- WORK TO COMPLETE:
Print every line below exactly as written, but leave the pictures behind.

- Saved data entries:
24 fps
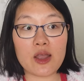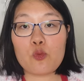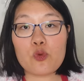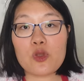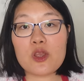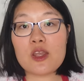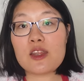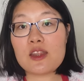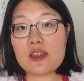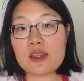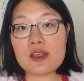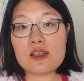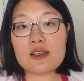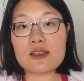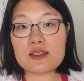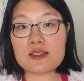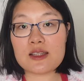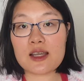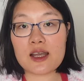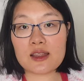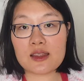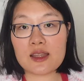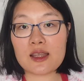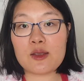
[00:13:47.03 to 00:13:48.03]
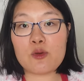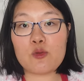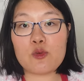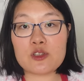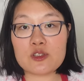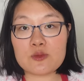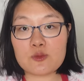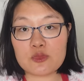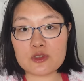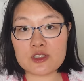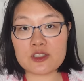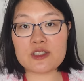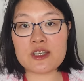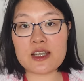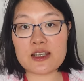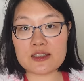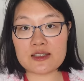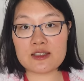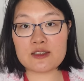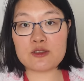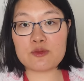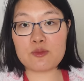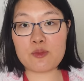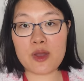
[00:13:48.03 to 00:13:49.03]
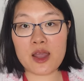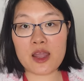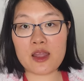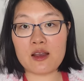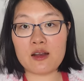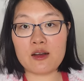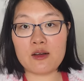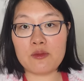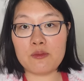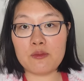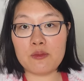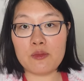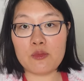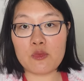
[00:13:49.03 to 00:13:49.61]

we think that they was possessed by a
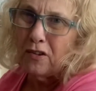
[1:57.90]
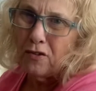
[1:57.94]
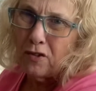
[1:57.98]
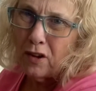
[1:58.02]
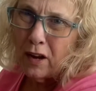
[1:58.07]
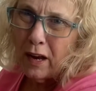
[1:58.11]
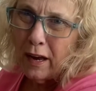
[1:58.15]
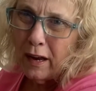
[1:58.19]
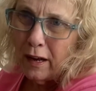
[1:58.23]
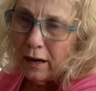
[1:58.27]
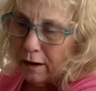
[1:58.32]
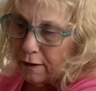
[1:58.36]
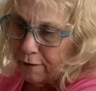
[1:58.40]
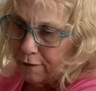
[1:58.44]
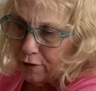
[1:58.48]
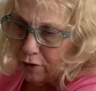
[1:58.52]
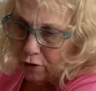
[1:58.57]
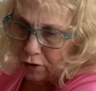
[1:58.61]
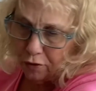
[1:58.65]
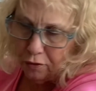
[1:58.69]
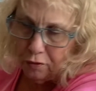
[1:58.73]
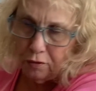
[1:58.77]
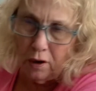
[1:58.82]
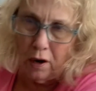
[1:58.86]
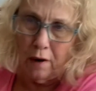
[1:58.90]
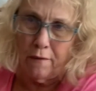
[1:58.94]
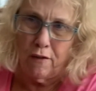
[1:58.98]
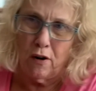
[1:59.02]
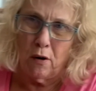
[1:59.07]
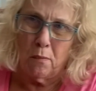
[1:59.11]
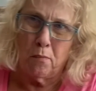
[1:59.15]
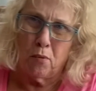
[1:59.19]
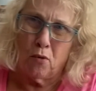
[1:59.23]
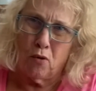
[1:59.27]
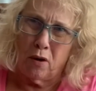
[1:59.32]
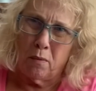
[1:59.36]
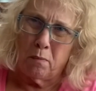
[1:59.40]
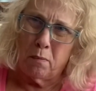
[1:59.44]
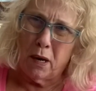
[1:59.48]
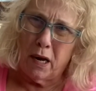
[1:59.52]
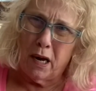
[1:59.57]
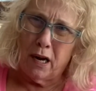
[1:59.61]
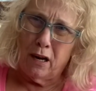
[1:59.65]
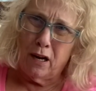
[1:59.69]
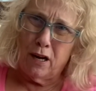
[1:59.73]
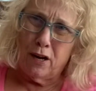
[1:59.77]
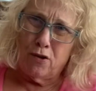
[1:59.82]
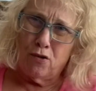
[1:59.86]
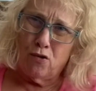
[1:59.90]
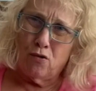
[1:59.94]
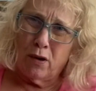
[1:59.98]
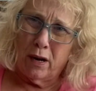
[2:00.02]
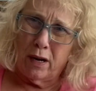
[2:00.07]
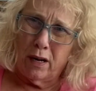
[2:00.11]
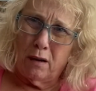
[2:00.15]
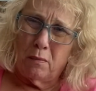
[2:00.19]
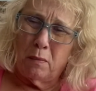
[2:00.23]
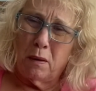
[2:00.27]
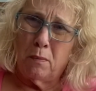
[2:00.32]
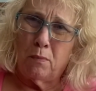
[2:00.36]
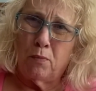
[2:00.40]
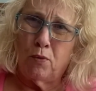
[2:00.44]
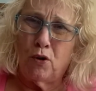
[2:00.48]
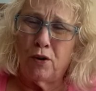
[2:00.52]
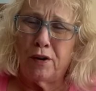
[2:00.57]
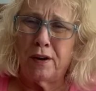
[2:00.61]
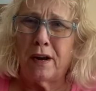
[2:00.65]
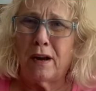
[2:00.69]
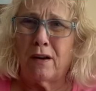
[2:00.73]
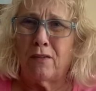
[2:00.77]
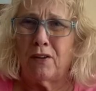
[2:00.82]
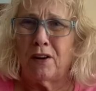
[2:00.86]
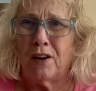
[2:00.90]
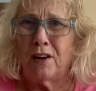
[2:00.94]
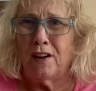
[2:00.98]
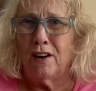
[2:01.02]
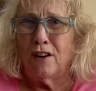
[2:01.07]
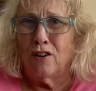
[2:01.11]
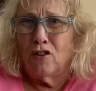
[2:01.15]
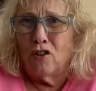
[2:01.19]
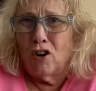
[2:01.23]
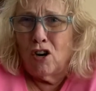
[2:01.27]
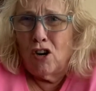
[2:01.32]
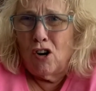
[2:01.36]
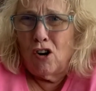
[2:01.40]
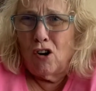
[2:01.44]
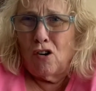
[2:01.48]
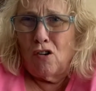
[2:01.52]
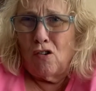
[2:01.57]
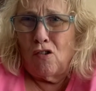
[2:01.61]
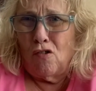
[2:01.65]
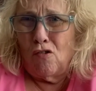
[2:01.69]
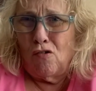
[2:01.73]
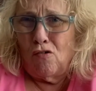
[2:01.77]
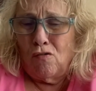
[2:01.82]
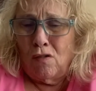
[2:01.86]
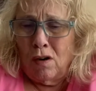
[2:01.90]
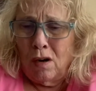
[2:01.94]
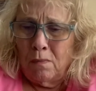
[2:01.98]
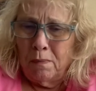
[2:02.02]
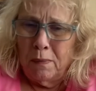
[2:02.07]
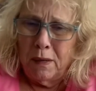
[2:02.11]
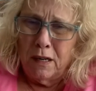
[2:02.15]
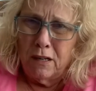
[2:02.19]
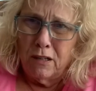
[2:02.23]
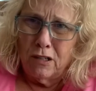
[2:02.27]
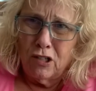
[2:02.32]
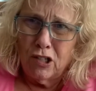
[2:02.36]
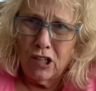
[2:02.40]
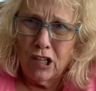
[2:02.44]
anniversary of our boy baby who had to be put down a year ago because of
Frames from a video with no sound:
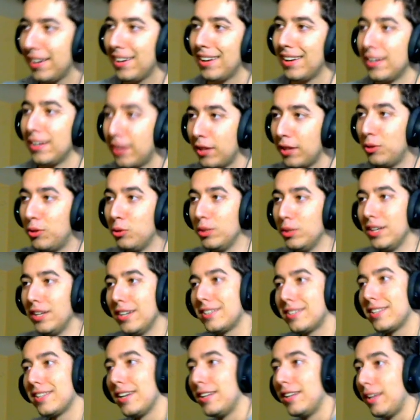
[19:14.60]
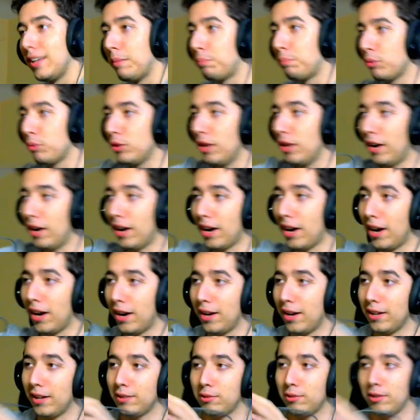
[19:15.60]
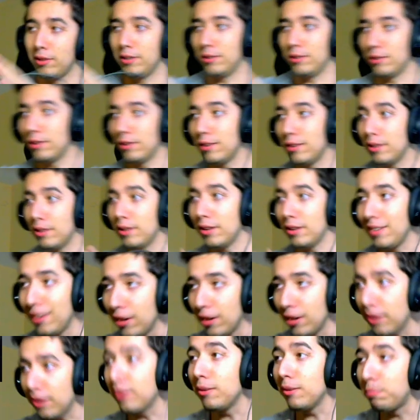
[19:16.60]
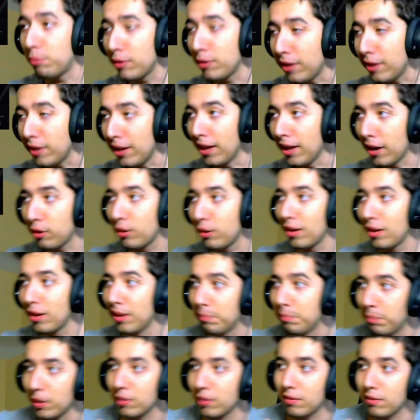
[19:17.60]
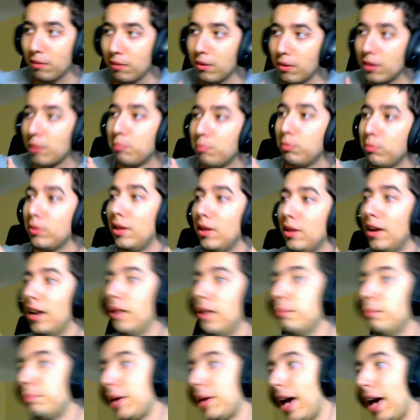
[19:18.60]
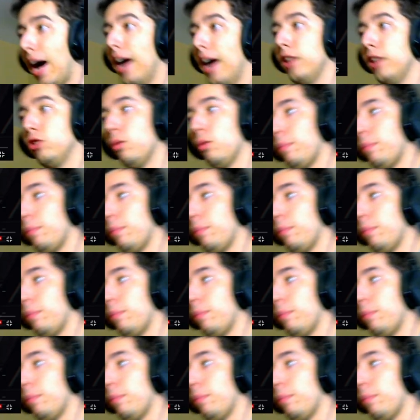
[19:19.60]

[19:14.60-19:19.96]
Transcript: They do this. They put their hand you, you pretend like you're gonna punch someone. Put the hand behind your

- ANSWER TO THIS PROBLEM:
24 fps
[00:13:47.03 to 00:13:48.03]
[00:13:48.03 to 00:13:49.03]
[00:13:49.03 to 00:13:49.61]

we think that they was possessed by a
[1:57.90]
[1:57.94]
[1:57.98]
[1:58.02]
[1:58.07]
[1:58.11]
[1:58.15]
[1:58.19]
[1:58.23]
[1:58.27]
[1:58.32]
[1:58.36]
[1:58.40]
[1:58.44]
[1:58.48]
[1:58.52]
[1:58.57]
[1:58.61]
[1:58.65]
[1:58.69]
[1:58.73]
[1:58.77]
[1:58.82]
[1:58.86]
[1:58.90]
[1:58.94]
[1:58.98]
[1:59.02]
[1:59.07]
[1:59.11]
[1:59.15]
[1:59.19]
[1:59.23]
[1:59.27]
[1:59.32]
[1:59.36]
[1:59.40]
[1:59.44]
[1:59.48]
[1:59.52]
[1:59.57]
[1:59.61]
[1:59.65]
[1:59.69]
[1:59.73]
[1:59.77]
[1:59.82]
[1:59.86]
[1:59.90]
[1:59.94]
[1:59.98]
[2:00.02]
[2:00.07]
[2:00.11]
[2:00.15]
[2:00.19]
[2:00.23]
[2:00.27]
[2:00.32]
[2:00.36]
[2:00.40]
[2:00.44]
[2:00.48]
[2:00.52]
[2:00.57]
[2:00.61]
[2:00.65]
[2:00.69]
[2:00.73]
[2:00.77]
[2:00.82]
[2:00.86]
[2:00.90]
[2:00.94]
[2:00.98]
[2:01.02]
[2:01.07]
[2:01.11]
[2:01.15]
[2:01.19]
[2:01.23]
[2:01.27]
[2:01.32]
[2:01.36]
[2:01.40]
[2:01.44]
[2:01.48]
[2:01.52]
[2:01.57]
[2:01.61]
[2:01.65]
[2:01.69]
[2:01.73]
[2:01.77]
[2:01.82]
[2:01.86]
[2:01.90]
[2:01.94]
[2:01.98]
[2:02.02]
[2:02.07]
[2:02.11]
[2:02.15]
[2:02.19]
[2:02.23]
[2:02.27]
[2:02.32]
[2:02.36]
[2:02.40]
[2:02.44]
anniversary of our boy baby who had to be put down a year ago because of
Frames from a video with no sound:
[19:14.60]
[19:15.60]
[19:16.60]
[19:17.60]
[19:18.60]
[19:19.60]

[19:14.60-19:19.96]
Transcript: They do this. They put their hand you, you pretend like you're gonna punch someone. Put the hand behind your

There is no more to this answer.